Thought I might add my 2 cents: Kickbacks do happen even if we are careful to let the cut off end drop free. There are several elements that make a kickback not so dangerous with a wormdrive saw.
1. Make sure you are using a quality saw—like Skil, Bosch, Rigid.
2. A worm drive saw is heavier so easier to control than most sidewinders.
3. A worm drive saw is pushed from the rear so it won’t jump around like other saws that are pushed from the top.
4. The gears of a worm drive saw are almost impossible to destroy no matter how many times the blade binds up and produces a kickback.
5. The way to wreck a worm drive is to hook it up to 100 ft. of #18 electric cord and do some serious cutting. The armature should get to smoking.
I’m still here……larry haun
Replies
Yeah but you said wormdrive so ou may be on the way out :o)
Plus, a lot of guys tighten the nut too tight when they mount the blade on the saw. It's suppose to slip some if the blade binds. Snug but not tight! I've got Skil and Bosch and I have to say, Bosch is my favorite worm drive. My old Skil, purchased in 1986 runs the smoothest even now.
People are asking for an appearance!!
<I'm still here......larry haun>
We're not worthy!
Forrest - a really big fan
Thanks for sharing-don't be a stranger.
I've got two wormdrives, a recent Bosch, and an ancient Skill (I bought it used in 1978). I also have 4 sidewinders, one of them a lefty. I love them all, they are like my children, each with their strengths and weaknesses, so I've tried not to engage in the sometimes heated arguments about which style is best.
And kickback is something I always try to think about with every cut!
John Svenson, builder, remodeler, NE Ohio
Hey Larry -
Good to see you back. Your gang cutting methods have inspired me to try similar things in my line of work. Some have worked, some haven't, but the few that have, save me a tremendous amount of time and effort. Thank you, Sir.

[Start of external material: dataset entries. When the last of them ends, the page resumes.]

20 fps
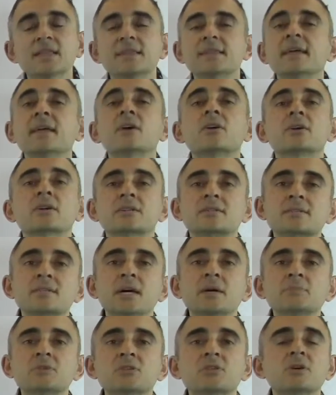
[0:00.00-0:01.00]
They are
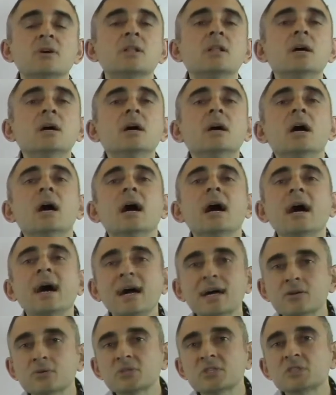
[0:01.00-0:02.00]
exceptional.
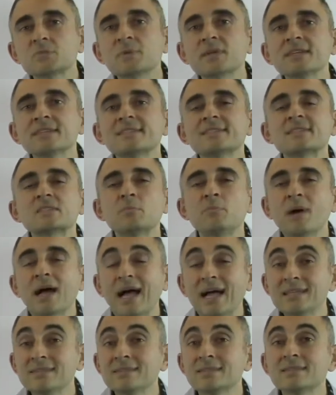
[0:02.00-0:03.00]
AquaSpace is a
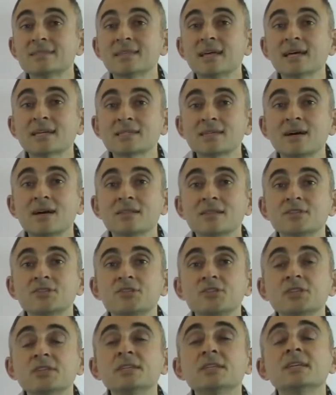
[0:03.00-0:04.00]
patented
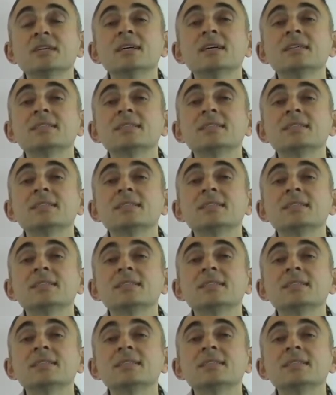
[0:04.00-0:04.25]
technology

Now, back to the saw thing. Are there circular saws of other types than the worm drive? I've heard rumors, but haven't been able to substantiate them?
http://www.quittintime.com/ View Image
Hi,
Makita uses what they call a hypoid gear system for their production saw. You can check it out with them. The first ones that came out had lots of torque---about twisted your arm off when you fired it up.
For what it's worth....My first job as a framer in 1950 was attacking a pile of studs with a handsaw to cut them to length. Not long after that, I bought a used Skil wormdrive saw. In all the years that I used the wormdrive, I never once saw the actual gears get broken. We used the 8in. & 10 in. Skil saws on the jobsite when doing lots of ripping. The main problem we had was from armatures burning up when being pushed too hard.
It is interesting to note that the country is divided when it comes to saws---wormdrives west of the Mississippi and sidewinders to the east. Because of the way the handle is placed, up on a sidewinder & back on a wormdrive, different ways of cutting and working were developed by carpenters. On framing jobs in the west, we seldom use sawhorses when cutting. We hold the material and cut downward. In the east, they often use horses, work stations, to set their material on when they need to cut.
I am right handed. so don't particularly like to use a saw that I have to look over to see the cut line. On the other hand, there are sidewinders out there now that have lots of "get-up-and-go these days.
Good top hear from you, larry haun
Hey Mr. Haun, just watched your DVD's again recently. You are an inspiration. Hope all is well.
edit: Still using my 25 year old 8 1/4" PC sidewinder, as I'm from the east ;-)
Edited 11/20/2008 12:09 pm ET by TGNY
Hey, Larry, or anyone else for that matter-Why are sidewinders primarily blade-right (with a couple exceptions), and worm (and hypoid) drives blade-left?